Draper and Dru Baggaley met a foreign freighter off Queensland’s coast after setting off on the rigid-hulled inflatable boat from Brunswick Heads about 11 hours earlier.

The men retrieved packages thrown off the other ship, but on their return, flung them into the sea when pursued by an Australian navy vessel.

Bundles recovered at the time, together with those that washed ashore for months after, contained 650 kilograms (1433 pounds) of white powder containing cocaine worth between AU$130 million ($101 million) and AU$200 million ($155 million).

The two men were arrested before they reached the mainland.

Dru Baggaley told the jury that Draper asked him to buy and prepare a rigid-hulled inflatable boat to meet a ship from Indonesia that would bring tobacco to be sold in Australia but had then also insisted he gets on the boat.

Lyons rejected Dru Baggaley’s claim that he was recruited, saying it was clear from Draper’s evidence he was “not a person who could organize anything that required any degree of sophistication or execution.”

“Draper was a simple and unsophisticated man who was flustered and agitated by being in court to give evidence,” she added. “He was easily confused and agreed to propositions without fully considering them. Dru, in contrast, gave evidence in a calm, confident, practiced, and careful way.”
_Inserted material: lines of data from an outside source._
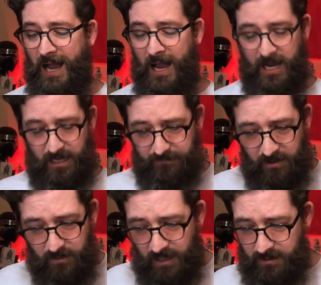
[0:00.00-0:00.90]
I don't
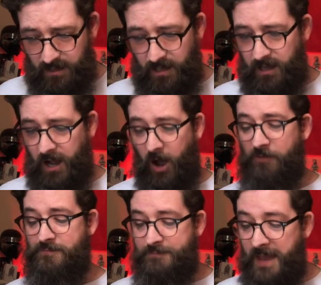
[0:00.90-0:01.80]
know that.
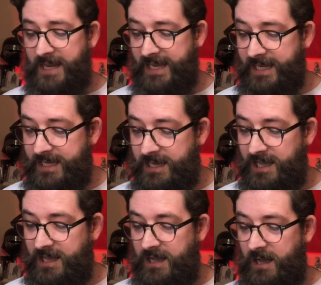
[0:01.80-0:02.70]
Of many
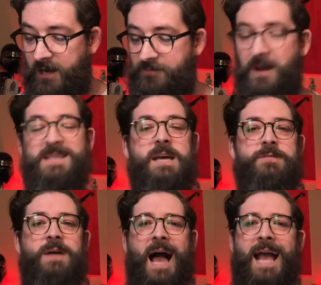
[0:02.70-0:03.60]
and of myself
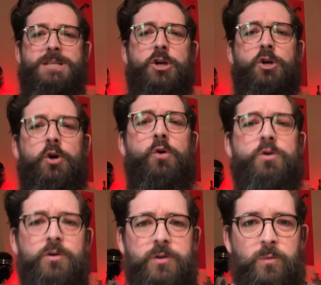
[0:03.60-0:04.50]
as well. I had to
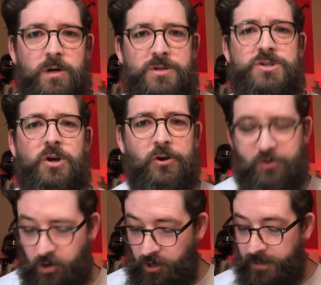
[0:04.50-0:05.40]
Google the word
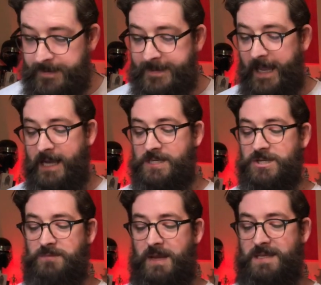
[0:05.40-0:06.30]
succuro, and it
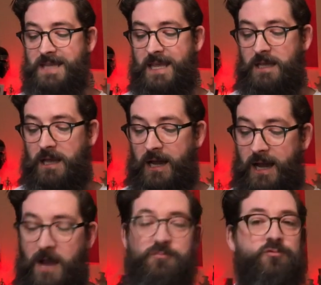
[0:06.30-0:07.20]
just means a
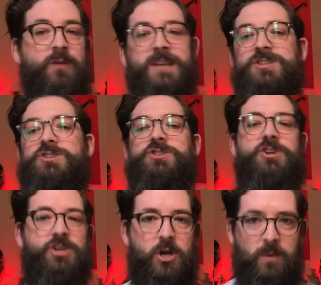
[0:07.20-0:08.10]

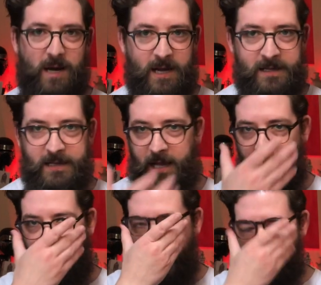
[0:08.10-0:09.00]
rescuer.
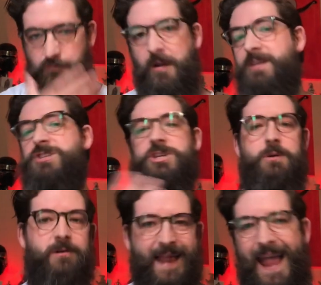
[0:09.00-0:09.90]

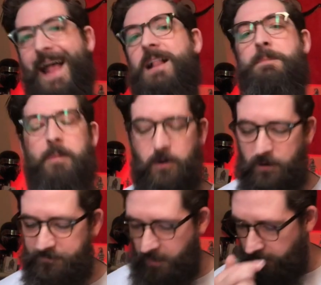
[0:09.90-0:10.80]
Rescuer and helper
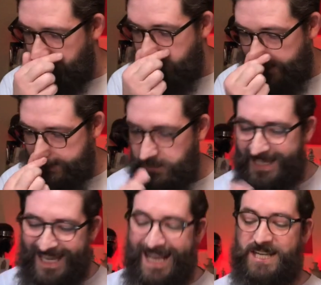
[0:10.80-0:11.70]
of many. So the
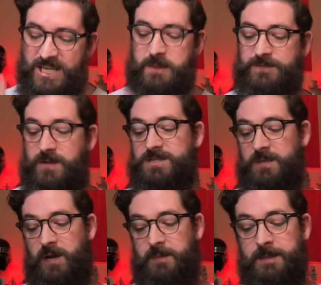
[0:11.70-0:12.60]
King James Version of the
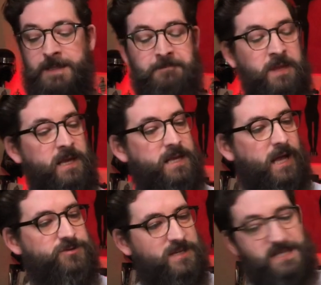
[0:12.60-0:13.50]
Bible
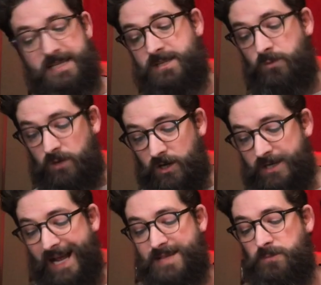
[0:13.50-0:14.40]
translates the
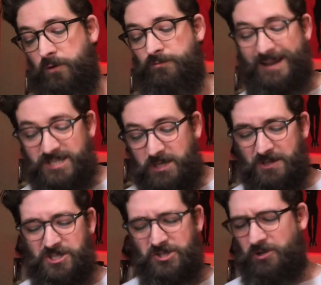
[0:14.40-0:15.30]
word as more rescuer,
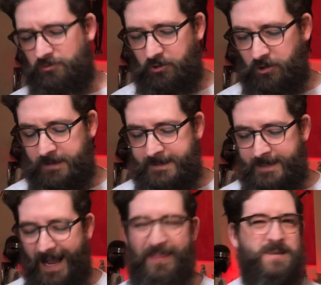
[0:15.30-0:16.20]
succor.
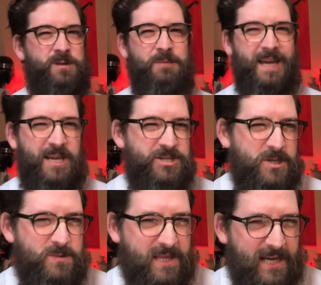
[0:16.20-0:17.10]
And that's one of my
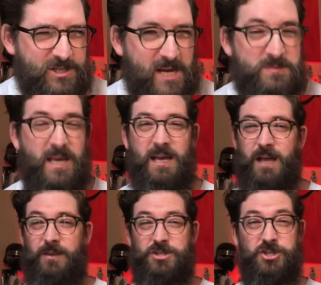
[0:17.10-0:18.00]
issues with the King James.
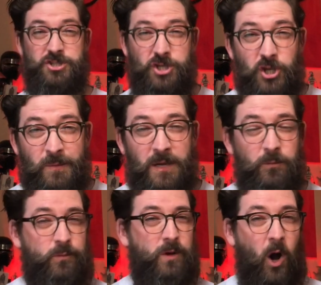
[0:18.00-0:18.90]
There's just too
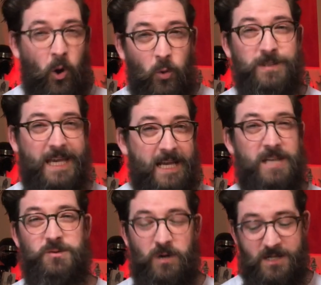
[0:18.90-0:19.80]
many old
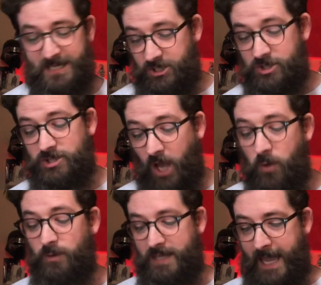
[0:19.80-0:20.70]
English words I just
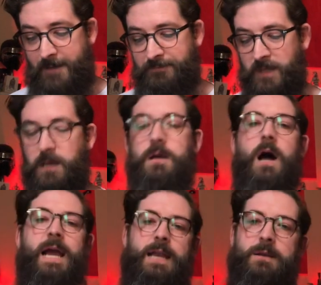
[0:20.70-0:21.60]
don't get.
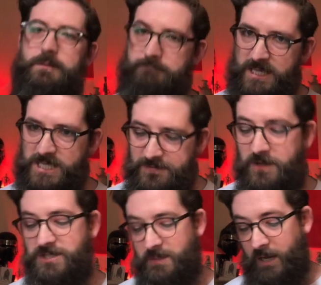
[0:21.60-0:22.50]
Okay, Message
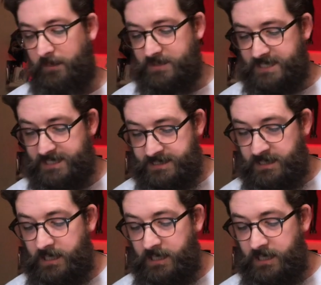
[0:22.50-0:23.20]
Version of the Bible says this:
The rigid-hulled inflatable boat was bought and equipped with a GPS system and satellite phone by Nathan Baggaley months earlier.

Lyons said she was satisfied Nathan Baggaley’s involvement did not start prior to the day on which the sea voyage began.

“There is, however, evidence which establishes Nathan knew of the voyage by July 30, 2018, and he knew it was to retrieve a large quantity of a border-controlled drug, namely cocaine,” she said.

Draper testified during the Baggaley brothers’ trial as part of an undertaking made when he admitted his involvement in the smuggling attempt.

He was sentenced to 13 years behind bars after pleading guilty to the same drug importation charge during earlier proceedings.

Nathan Baggaley won two canoeing silver medals at the 2004 Athens Olympics and also was a three-time world champion. His career had already been tarnished with drug scandals like testing positive for banned steroids in 2005 and then being jailed, with brother Dru, 10 years later for his role in a drug manufacturing syndicate.

Nathan and Dru Baggaley are due to be sentenced on July 27.